Leurs recherches ont mis en lumière le fait que les composants du splicéosome possédaient des fonctions distinctes, ce qui explique pourquoi, en l’absence de connaissances sur ces fonctions, de nombreux composants n’ont pas été pris en compte dans le développement de médicaments. « Collectivement, nos résultats démontrent comment l’interrogation systématique à grande échelle du splicéosome et de ses facteurs régulateurs, ainsi que les approches de reconstruction de réseaux fonctionnels, peuvent révéler des informations mécanistiques sur les activités régulatrices des SF dans divers contextes biologiques », ont-ils souligné.
L’équipe a également découvert que les protéines situées au cœur du splicéosome jouaient un rôle déterminant dans la manière dont les messages génétiques étaient traités. Selon les explications des chercheurs, si un composant sélectionne l’intron à supprimer, un autre veille à ce que les découpes soient effectuées précisément au bon endroit dans la séquence d’ARN, tandis qu’un autre s’assure que les autres composants n’interviennent pas trop rapidement.
Cependant, la découverte la plus marquante réalisée par l’équipe est qu’une simple perturbation d’un composant peut déstabiliser l’ensemble du réseau. En effet, lors de l’expérience, l’équipe a manipulé le composant SF3B1 du splicéosome, ciblé dans la production de médicaments anticancéreux. Les scientifiques ont constaté que cette modification déclenchait une série d’événements affectant près d’un tiers du réseau, provoquant une succession de défaillances qui altéraient la capacité de la cellule à s’auto-entretenir.
« Les cellules cancéreuses présentent tellement d’altérations au niveau du splicéosome qu’elles frôlent déjà la limite de ce qui est biologiquement plausible. Leur dépendance à un réseau d’épissage hautement interconnecté constitue un talon d’Achille potentiel que nous pouvons exploiter pour concevoir de nouvelles thérapies, et notre modèle offre un moyen de découvrir ces vulnérabilités », a déclaré Valcárcel. Selon l’équipe, cette découverte permet une meilleure compréhension du splicéosome et ouvre la voie à « un traitement ciblé de l’ARN pour des interventions thérapeutiques dans les maladies associées à la dysrégulation de l’épissage ».

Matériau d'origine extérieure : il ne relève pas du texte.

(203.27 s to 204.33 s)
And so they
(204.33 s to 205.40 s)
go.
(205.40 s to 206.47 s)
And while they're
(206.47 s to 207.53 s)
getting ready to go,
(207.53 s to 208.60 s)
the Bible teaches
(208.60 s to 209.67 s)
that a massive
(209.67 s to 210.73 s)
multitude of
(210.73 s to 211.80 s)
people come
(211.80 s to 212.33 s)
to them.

« Nous entrons dans une ère où il est possible de traiter les maladies au niveau transcriptionnel, en élaborant des médicaments modificateurs de la maladie plutôt que de se contenter d’en traiter les symptômes. Le modèle que nous avons développé ouvre la voie à de nouvelles approches thérapeutiques entièrement novatrices. Ce n’est qu’une question de temps », conclut Malgorzata Rogalska, co-auteure de l’étude.